Fingerpicking I think sounds a little more one dimensional in tone and without as much character. It's clear, chimey and pretty, but a bit more 'one trick' played like this. I really am nit picking though as it's still nice to listen to, I just find I want to add the odd strum in the passages to bring back that bounce. But all in all on tone it comes together well I think.

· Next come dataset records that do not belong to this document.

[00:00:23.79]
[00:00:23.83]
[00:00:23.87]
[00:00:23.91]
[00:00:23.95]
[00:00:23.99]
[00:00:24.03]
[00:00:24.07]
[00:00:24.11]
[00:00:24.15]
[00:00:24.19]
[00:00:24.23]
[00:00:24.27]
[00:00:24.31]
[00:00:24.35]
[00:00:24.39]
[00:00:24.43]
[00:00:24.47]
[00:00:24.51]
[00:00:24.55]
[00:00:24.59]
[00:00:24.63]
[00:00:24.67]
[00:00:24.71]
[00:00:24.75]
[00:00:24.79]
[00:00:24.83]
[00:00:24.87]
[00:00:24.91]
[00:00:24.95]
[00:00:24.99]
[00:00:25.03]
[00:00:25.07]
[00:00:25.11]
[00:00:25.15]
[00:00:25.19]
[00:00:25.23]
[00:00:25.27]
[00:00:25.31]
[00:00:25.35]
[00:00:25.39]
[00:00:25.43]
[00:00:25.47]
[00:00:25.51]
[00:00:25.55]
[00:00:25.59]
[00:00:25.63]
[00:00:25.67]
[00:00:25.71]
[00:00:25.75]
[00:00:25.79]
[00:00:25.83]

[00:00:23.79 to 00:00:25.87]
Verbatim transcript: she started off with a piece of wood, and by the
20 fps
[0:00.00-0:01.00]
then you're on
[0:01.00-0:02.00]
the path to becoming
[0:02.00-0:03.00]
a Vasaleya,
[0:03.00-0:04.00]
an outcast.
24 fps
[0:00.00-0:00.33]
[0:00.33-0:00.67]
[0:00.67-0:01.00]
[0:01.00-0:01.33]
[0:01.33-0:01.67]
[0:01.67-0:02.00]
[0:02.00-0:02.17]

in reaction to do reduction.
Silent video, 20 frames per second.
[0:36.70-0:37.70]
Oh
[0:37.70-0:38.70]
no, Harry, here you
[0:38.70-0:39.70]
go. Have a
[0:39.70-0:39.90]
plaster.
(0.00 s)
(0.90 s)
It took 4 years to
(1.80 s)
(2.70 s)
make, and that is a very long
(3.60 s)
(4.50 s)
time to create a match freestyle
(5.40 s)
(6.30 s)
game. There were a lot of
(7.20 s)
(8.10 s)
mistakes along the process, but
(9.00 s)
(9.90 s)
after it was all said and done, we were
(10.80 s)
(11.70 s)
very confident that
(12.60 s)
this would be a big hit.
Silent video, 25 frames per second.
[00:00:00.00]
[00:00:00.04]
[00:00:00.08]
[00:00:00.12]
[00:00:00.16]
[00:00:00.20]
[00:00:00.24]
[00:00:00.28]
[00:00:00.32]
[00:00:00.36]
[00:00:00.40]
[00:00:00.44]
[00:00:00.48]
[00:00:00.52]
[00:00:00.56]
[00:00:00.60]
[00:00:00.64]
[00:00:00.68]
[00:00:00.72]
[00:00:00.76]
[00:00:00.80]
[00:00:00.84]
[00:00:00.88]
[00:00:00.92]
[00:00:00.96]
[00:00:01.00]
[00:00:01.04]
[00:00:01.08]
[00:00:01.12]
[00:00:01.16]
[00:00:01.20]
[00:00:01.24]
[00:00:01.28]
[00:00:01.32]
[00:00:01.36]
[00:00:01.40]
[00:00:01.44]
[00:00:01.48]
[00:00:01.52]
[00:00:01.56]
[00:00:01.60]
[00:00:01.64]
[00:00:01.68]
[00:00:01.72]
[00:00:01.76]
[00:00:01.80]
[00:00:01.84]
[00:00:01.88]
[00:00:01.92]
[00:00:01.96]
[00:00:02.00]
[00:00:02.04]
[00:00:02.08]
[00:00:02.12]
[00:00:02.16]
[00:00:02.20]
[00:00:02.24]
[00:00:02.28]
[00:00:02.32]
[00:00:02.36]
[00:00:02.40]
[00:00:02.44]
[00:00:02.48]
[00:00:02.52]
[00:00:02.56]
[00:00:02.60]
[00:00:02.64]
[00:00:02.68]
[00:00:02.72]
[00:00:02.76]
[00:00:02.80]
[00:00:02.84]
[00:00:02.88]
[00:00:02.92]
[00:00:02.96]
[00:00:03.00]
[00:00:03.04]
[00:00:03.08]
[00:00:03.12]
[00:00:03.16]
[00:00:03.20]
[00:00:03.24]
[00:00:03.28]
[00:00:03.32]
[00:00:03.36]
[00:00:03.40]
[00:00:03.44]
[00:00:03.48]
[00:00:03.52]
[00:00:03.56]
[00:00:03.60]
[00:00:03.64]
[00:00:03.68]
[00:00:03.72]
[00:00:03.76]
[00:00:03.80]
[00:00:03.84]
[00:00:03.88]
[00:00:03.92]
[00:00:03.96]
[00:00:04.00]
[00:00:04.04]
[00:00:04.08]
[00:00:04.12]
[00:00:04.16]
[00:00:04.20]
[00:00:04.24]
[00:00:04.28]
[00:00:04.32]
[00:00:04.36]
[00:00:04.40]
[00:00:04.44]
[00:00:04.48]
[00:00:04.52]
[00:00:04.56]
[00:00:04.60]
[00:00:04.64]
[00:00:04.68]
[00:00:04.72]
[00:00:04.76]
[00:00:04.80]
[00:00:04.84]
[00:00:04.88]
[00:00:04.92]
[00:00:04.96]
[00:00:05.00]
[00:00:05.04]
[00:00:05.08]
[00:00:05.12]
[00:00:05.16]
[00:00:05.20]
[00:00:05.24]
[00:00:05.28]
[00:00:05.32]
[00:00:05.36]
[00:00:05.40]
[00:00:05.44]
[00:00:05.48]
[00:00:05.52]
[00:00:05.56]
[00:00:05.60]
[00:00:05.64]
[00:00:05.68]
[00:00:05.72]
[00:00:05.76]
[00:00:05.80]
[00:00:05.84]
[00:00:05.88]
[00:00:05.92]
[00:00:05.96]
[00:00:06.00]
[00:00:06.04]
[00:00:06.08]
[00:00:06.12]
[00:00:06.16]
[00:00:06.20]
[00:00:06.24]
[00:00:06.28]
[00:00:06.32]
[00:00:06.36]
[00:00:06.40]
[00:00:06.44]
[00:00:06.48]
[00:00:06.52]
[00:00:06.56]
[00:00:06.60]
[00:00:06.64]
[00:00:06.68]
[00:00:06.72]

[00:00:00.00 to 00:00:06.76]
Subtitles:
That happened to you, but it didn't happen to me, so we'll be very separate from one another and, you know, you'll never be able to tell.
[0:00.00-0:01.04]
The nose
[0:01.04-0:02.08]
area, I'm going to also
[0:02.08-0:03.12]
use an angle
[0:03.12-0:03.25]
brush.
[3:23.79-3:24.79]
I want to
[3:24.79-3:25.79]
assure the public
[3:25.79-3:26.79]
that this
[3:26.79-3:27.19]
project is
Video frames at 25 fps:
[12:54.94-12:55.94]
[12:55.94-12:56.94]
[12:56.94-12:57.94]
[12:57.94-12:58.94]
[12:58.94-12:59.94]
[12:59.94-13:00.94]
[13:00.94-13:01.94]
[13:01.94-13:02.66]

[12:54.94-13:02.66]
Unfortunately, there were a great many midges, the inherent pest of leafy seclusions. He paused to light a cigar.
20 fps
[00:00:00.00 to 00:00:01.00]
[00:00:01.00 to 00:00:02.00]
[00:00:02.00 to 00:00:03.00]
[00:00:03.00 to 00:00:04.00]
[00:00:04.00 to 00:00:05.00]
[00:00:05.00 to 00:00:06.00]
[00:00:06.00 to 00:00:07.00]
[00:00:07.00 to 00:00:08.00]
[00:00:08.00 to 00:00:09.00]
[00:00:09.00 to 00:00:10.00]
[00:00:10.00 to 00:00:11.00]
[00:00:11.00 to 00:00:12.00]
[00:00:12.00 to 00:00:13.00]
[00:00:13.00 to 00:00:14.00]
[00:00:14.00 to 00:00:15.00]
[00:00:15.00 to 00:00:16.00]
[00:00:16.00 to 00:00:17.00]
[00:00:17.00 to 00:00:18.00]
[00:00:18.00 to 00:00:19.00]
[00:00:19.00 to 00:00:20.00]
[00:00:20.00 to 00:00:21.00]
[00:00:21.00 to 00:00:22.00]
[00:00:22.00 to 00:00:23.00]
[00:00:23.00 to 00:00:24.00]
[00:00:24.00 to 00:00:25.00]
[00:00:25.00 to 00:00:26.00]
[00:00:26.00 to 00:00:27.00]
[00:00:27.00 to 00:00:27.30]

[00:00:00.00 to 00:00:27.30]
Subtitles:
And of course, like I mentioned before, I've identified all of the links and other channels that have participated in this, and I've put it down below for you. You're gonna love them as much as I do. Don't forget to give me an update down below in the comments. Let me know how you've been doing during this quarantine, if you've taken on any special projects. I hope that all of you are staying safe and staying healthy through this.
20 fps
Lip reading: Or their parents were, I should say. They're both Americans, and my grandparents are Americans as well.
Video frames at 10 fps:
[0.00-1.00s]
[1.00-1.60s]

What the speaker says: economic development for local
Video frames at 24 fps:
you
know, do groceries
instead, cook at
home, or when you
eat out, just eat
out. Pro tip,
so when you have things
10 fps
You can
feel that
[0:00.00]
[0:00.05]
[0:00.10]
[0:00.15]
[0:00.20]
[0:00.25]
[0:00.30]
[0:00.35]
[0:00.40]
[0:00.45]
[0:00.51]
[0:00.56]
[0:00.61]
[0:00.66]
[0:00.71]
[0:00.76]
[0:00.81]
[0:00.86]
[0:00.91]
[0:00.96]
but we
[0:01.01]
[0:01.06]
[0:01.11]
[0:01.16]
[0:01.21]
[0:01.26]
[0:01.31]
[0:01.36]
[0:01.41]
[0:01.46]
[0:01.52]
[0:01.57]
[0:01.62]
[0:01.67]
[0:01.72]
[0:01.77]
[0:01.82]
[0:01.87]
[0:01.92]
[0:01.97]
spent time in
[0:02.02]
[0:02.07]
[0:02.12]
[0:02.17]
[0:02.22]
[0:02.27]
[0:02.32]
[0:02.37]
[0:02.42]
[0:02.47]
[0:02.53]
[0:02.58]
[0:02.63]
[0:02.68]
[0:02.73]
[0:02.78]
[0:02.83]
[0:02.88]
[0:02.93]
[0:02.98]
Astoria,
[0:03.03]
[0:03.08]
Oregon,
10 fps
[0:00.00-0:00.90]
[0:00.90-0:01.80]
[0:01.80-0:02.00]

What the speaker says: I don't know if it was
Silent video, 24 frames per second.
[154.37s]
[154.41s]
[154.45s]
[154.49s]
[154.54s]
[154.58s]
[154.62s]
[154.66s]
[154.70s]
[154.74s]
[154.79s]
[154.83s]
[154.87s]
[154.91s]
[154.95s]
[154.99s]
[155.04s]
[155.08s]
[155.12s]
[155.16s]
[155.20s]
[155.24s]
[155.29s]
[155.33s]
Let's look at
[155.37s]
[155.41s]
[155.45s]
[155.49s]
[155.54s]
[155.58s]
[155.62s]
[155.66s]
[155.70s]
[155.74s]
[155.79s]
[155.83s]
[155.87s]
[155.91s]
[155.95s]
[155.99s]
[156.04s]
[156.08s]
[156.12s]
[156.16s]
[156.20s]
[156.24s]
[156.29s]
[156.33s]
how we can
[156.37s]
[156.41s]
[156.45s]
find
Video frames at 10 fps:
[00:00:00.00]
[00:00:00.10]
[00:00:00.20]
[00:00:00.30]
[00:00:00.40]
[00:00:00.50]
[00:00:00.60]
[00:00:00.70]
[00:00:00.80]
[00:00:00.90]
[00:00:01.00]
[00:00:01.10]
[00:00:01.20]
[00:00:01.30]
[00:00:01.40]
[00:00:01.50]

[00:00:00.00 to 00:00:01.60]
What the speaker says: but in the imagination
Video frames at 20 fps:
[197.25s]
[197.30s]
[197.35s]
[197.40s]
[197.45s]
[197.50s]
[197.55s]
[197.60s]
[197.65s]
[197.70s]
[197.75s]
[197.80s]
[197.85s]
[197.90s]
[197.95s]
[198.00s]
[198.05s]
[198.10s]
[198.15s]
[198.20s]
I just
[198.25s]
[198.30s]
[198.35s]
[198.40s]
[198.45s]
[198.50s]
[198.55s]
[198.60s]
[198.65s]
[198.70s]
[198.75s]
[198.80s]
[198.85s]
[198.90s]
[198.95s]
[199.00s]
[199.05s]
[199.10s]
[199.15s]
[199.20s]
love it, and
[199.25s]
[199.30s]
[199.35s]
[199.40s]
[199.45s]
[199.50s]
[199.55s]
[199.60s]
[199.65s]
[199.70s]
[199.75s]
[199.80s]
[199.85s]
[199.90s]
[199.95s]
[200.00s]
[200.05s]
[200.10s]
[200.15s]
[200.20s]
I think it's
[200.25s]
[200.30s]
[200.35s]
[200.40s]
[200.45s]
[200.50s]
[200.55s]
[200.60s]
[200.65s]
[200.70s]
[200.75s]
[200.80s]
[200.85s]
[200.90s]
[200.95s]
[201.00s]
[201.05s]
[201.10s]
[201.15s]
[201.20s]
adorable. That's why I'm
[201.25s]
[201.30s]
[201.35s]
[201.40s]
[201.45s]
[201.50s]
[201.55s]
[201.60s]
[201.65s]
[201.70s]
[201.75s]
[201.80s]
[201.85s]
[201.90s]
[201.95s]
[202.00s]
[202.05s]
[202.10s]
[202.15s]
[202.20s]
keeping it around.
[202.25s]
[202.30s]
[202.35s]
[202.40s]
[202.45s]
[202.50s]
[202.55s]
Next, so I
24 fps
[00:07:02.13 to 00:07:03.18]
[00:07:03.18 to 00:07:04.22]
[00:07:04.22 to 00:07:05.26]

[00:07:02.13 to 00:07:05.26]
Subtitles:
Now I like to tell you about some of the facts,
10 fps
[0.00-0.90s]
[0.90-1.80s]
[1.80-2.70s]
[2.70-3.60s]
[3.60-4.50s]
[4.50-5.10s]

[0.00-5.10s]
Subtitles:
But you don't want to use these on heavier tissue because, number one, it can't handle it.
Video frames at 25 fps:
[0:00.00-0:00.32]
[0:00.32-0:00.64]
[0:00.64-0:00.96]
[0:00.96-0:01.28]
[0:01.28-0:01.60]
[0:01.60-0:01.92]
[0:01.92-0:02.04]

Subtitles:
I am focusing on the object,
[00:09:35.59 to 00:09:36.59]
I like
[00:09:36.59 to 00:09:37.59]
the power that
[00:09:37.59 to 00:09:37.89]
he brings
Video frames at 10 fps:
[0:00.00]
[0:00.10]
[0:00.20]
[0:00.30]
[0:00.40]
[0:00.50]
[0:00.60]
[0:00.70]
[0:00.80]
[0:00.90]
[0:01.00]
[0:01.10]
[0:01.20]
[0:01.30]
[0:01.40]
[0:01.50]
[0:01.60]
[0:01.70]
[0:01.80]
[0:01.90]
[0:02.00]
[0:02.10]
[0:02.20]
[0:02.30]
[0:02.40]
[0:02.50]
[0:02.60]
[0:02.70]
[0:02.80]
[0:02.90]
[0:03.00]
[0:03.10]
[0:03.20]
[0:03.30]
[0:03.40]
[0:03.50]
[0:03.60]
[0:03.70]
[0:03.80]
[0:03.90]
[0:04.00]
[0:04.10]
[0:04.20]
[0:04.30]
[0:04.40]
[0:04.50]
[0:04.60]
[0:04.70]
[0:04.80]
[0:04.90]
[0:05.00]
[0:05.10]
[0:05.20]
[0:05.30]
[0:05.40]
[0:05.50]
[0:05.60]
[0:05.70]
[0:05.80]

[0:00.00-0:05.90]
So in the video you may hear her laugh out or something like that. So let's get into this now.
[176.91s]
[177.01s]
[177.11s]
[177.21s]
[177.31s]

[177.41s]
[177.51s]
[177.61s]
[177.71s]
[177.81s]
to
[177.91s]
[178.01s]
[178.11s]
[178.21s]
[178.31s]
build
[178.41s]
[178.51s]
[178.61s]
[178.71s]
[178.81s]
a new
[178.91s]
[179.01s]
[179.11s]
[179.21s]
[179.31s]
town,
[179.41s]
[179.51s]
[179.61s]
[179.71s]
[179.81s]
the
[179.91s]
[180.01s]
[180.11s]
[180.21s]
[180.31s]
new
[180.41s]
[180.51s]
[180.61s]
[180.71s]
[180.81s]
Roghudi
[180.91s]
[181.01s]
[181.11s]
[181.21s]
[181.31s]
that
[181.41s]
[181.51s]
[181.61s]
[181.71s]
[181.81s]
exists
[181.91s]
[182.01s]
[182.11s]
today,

As you can tell I like this one quite a lot and it's been given the best score I've given to a Córdoba. It's a brand that i've always found rather 'safe' but think this one goes beyond that. Well built and finished with a decent tone and only minor gripes which are largely subjective (I do think it needs better tuners and a bag though). Still, it's easy to give this a recommendation!


Model: Córdoba 24C
Scale: Concert
Body: Solid spruce top, laminate maple back and sides
Bridge: Pau ferro tie bar
Saddle: Bone, compensated
Finish: Satin
Neck: Mahogany
Fingerboard: Pau ferro
Frets: 18, 14 to body
Nut: Bone
Nut width: 35mm, 27mm G to A
Tuners: Open gears
Strings: Aquila
Weight: 475g
Country of origin: China
Price: Circa £190


Nice looks (on this example!)
Overall good build and finish
Good volume and sustain
Clear pleasant tone
Fair price


Neck width not for me
Tuners are bit sloppy
Check what you are getting - variable spalting!
No bag


Looks - 9 out of 10
Fit and finish -  8.5 out of 10
Sound - 9 out of 10 
Value for money - 9 out of 10








1 comment:

  1. Nice and fair review. Thanks. I bought the Tenor version with cutaway and pickup a few months back. It fitted my specs, the tenor has a 38mm fretboard, and the sound is right for the purpose (I got both the brighter and the mellower sounds covered by other ukes). The setup was spot-on, too. There were, however, some serious quality issues. (i) one bracing on the top was lose, there was simply no glue under it, and it buzzed. (ii) one of the toothpicks that hold the bridge in place was not sanded down in the bridge slot, hence the pickup strongly favoured the C-string. (iii) finally it turned out that the under-saddle piezo was broken altogether and had to be swapped. (iv) the fret ends were sharp and the whole set of strings was shifted a millimeter sideways. An instrument of this price range should never have passed QC.
    So what did I do? Since tone-wise it was pretty much what I needed I decided to invest a couple of hours to repair all of this and now it is a really nice instrument which I use for gigs. Fortunately, I could do the repairs myself. Otherwise I would have had to add a 120-150 quid for a luthier's bill.